Auditory Processing Disorder can be caused by any damage to or dysfunction of the central auditory nervous system and can cause auditory processing problems. Some studies even indicated an increased prevalence of a family history of hearing impairment in these patients.
These “short circuits in the wiring” sometimes run in families or result from a difficult birth, just like any learning disability. So before you automatically assume that someone is simply not listening maybe you could take a few moments to ask some questions. Your friends and loved ones may not even realize that they have a disorder. I never knew until a few months ago and now I am much more the wiser.

This diagnosis actually brought me back to the time when I worked drive thru at Jack in the Box and my manager told me that I should be able to take orders and make drinks at the same time. I was so frustrated with the entire situation because I thought that maybe she was right. I became angry with her words and I took the headset off and walked out. I realize now that I never would have been able to listen and “do” at the same time. Now that I know there was nothing I could have done to fix or change the situation I feel it is my duty to make others around me more aware.
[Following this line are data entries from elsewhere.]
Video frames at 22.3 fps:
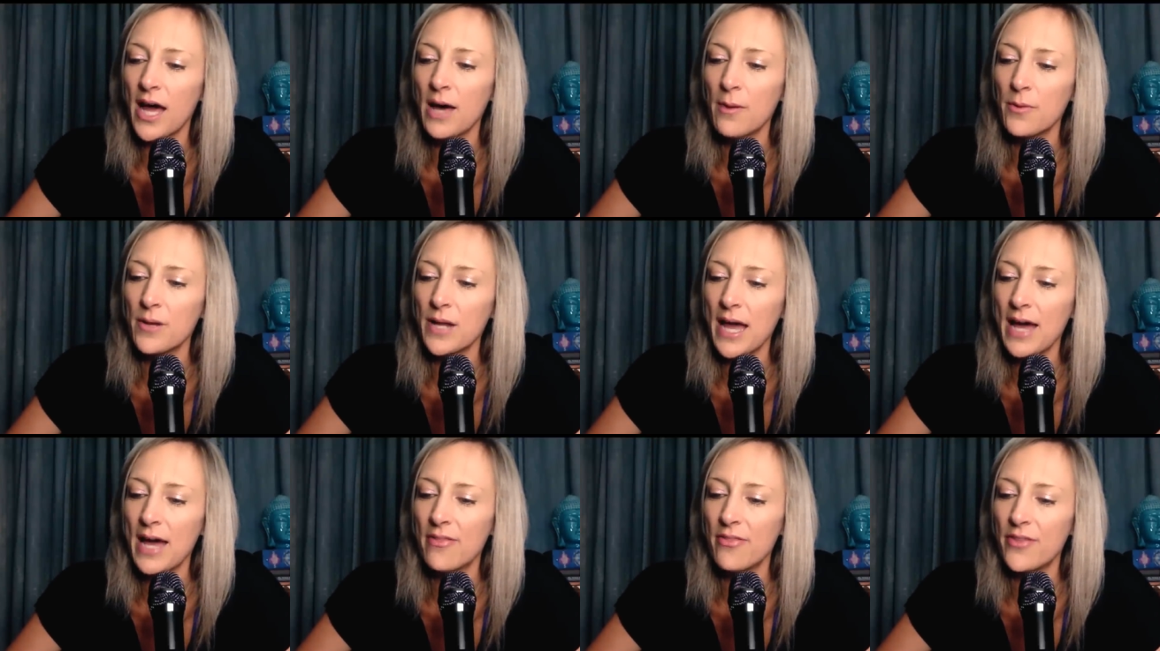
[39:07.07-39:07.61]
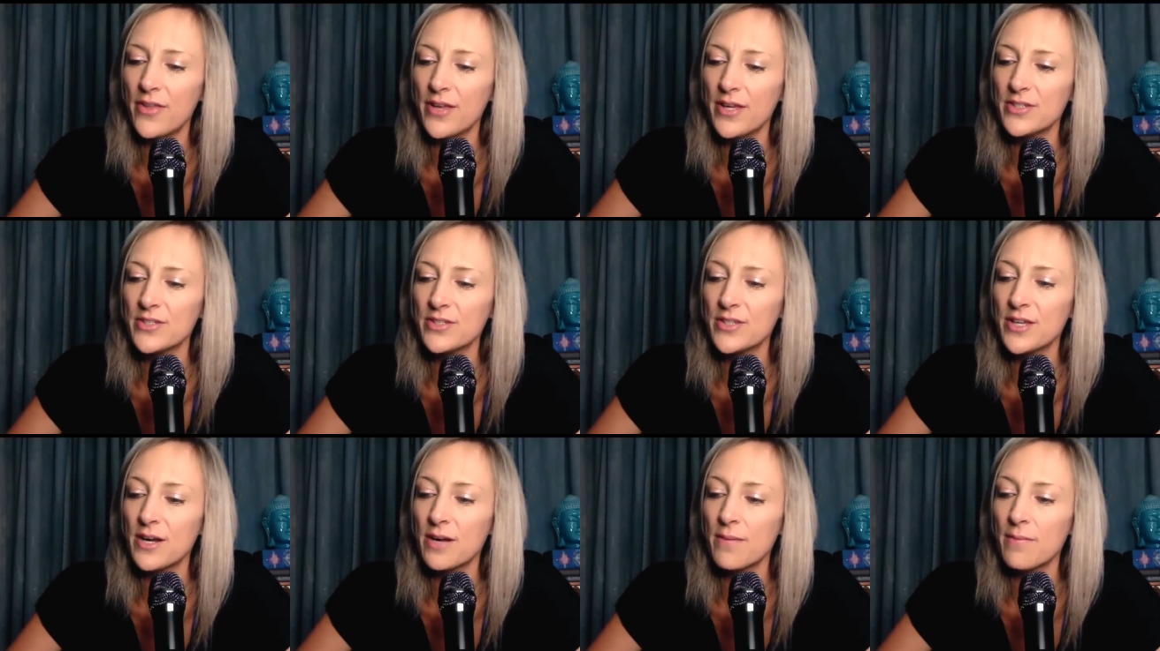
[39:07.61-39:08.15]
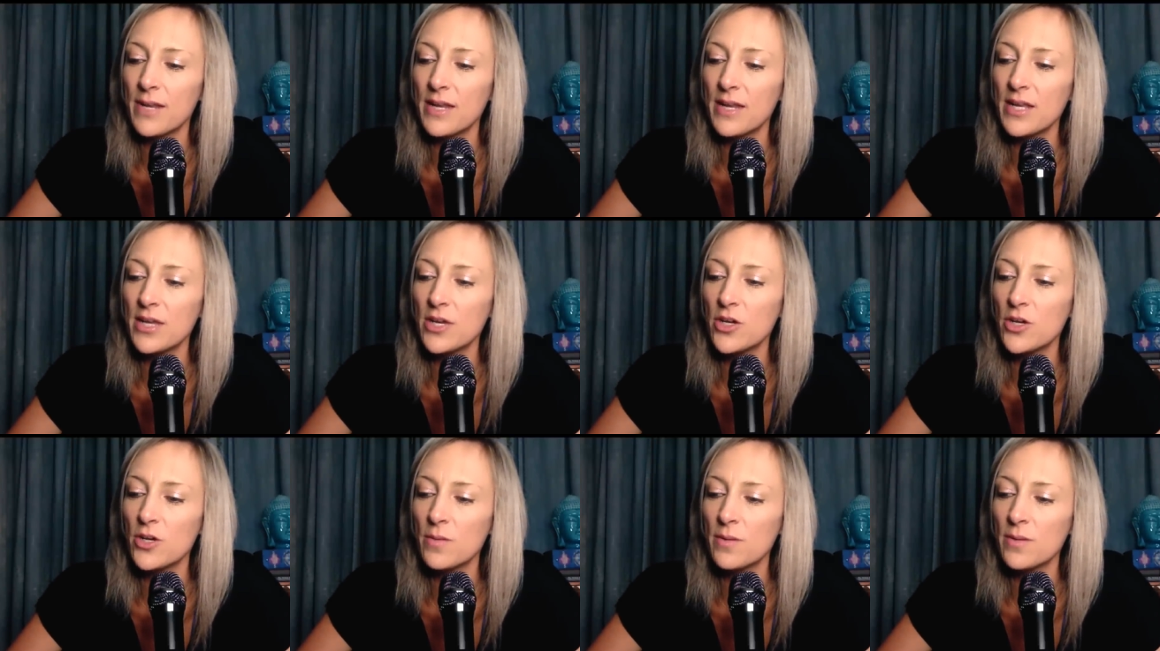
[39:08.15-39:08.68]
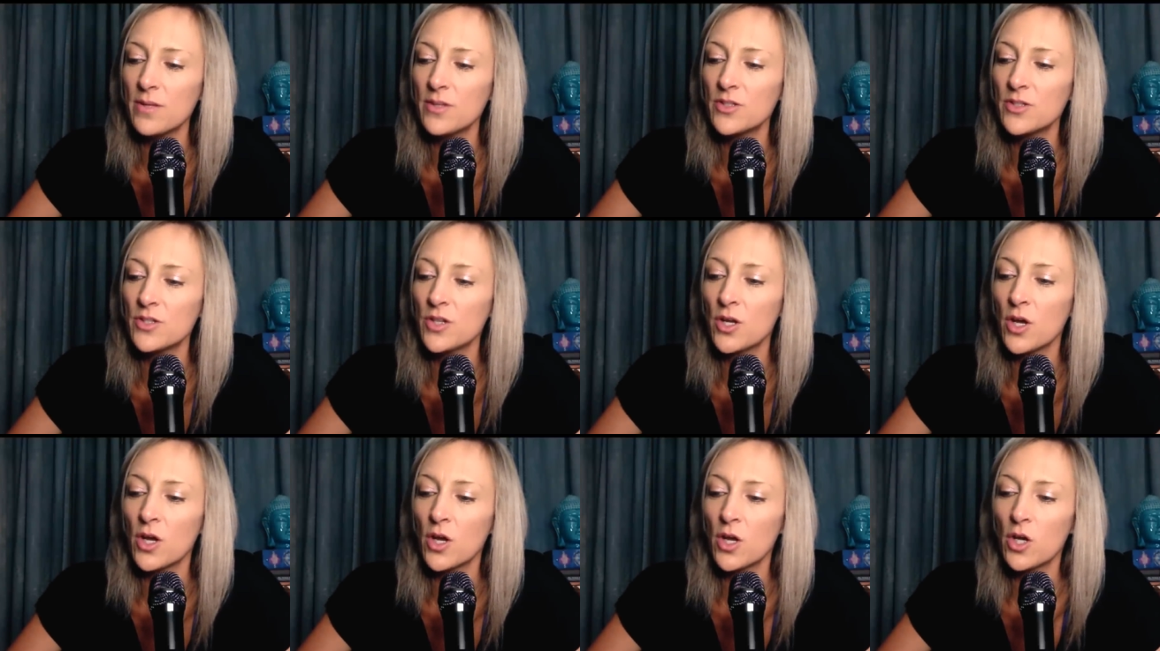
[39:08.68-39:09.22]
I would add this. There are many
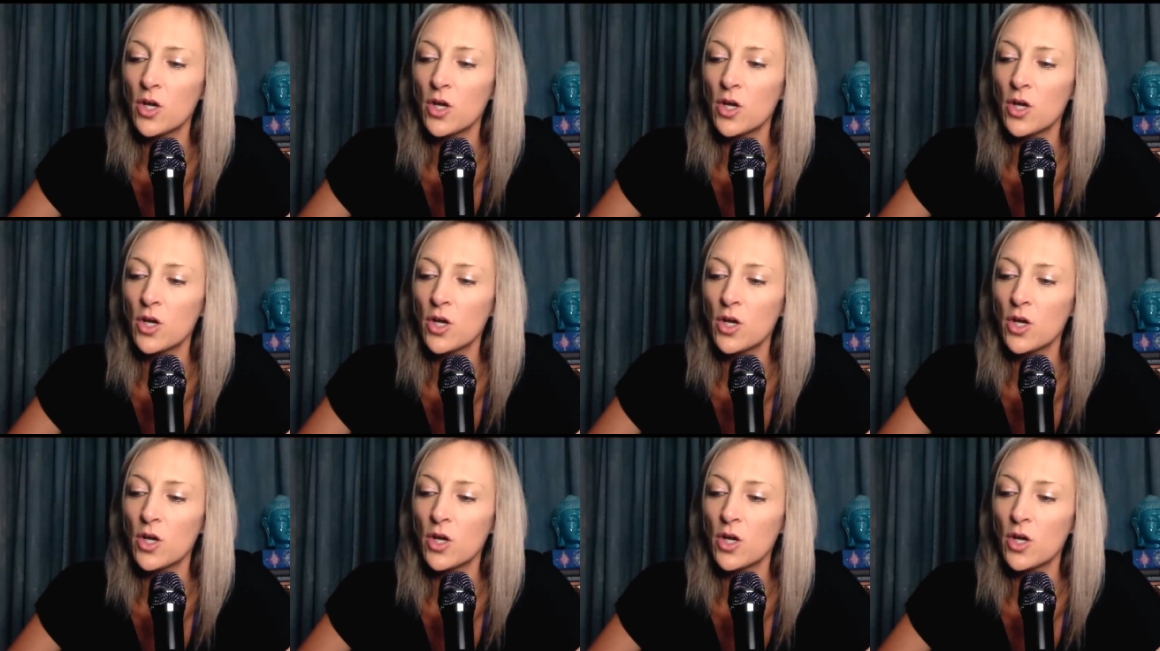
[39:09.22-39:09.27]
humans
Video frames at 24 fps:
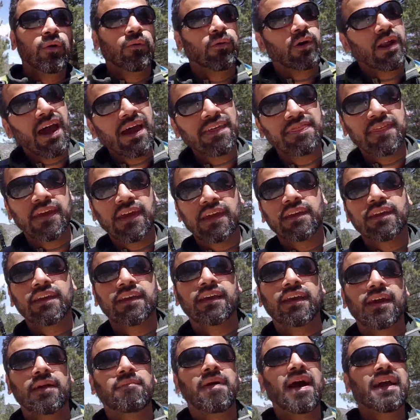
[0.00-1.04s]
what I think
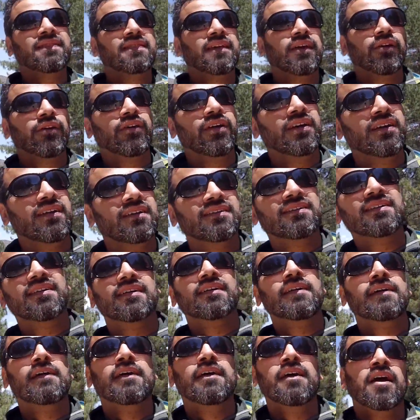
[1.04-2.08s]
and my theory is
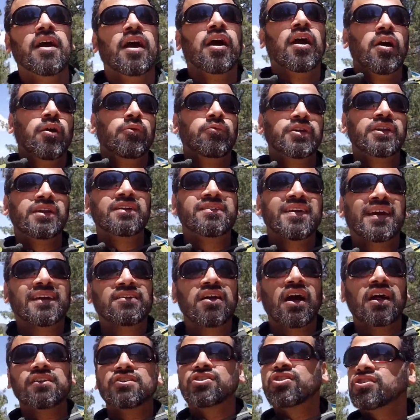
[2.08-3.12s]
we need
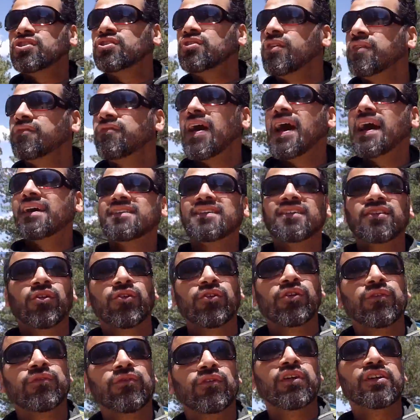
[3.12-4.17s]
technology to advance in
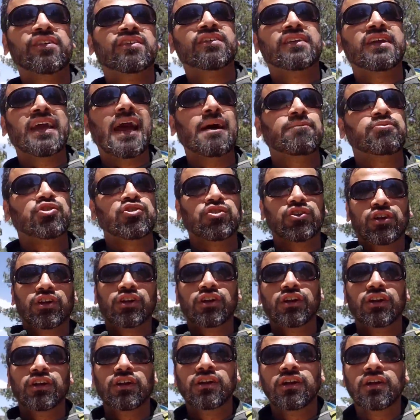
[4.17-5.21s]
order for us to capture
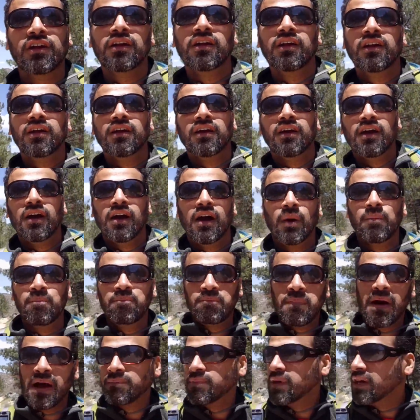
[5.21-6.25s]
a
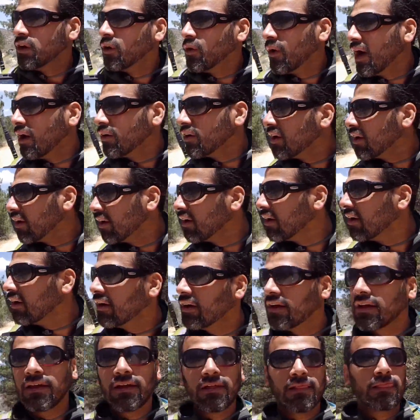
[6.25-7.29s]
bipedal out here.
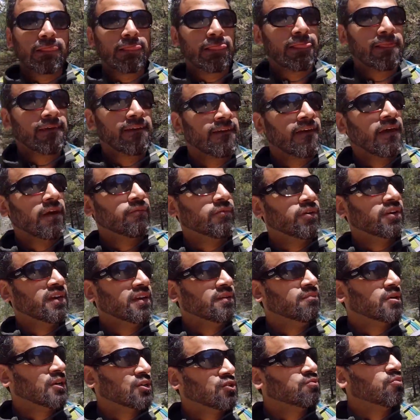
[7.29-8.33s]
We
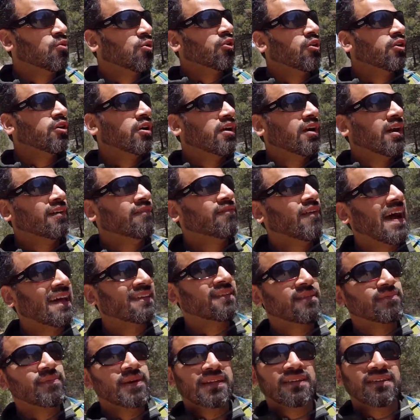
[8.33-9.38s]
need much more
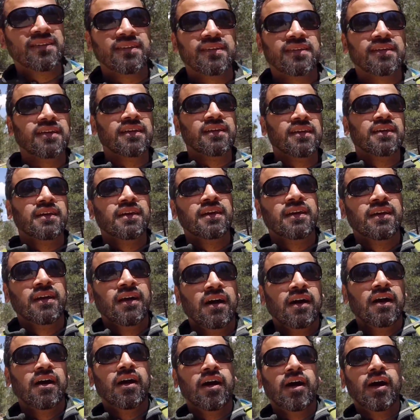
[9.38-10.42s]
advancements.
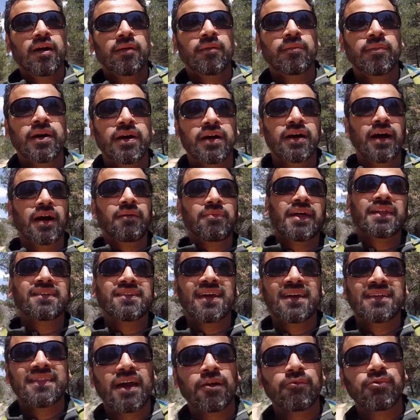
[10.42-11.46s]
Um, I'm not
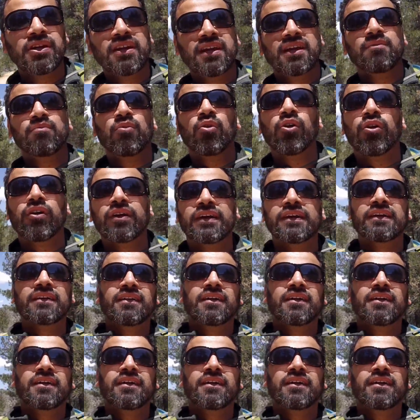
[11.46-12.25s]
saying that we need more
The following symptoms are characteristic in children with listening difficulties, and they are typically problematic with adolescents and adults. They include:

  • Difficulty hearing in noise
  • Auditory attention problems
  • Better understanding in one on one situations
  • Difficulties in noise localization
  • Difficulties in remembering oral information

Individuals who should be referred for audiological and APD assessment includes, among others:

  • Difficulty following spoken directions unless they are brief and simple
  • Difficulty attending to and remembering spoken information
  • Slowness in processing spoken information
  • Difficulty understanding in the presence of other sounds
  • Overwhelmed by complex or “busy” auditory environments e.g. classrooms, shopping malls
  • Poor listening skills
  • Insensitivity to tone of voice or other nuances of speech
  • Acquired brain injury
  • History of frequent or persistent middle ear disease (otitis media, ‘glue ear’).
  • Difficulty with language, reading or spelling
  • Suspicion or diagnosis of dyslexia
  • Suspicion or diagnosis of language disorder or delay

If you know someone who exhibits any of the symptoms above, please suggest that they get tested. There is no cure but there is an awareness to be had.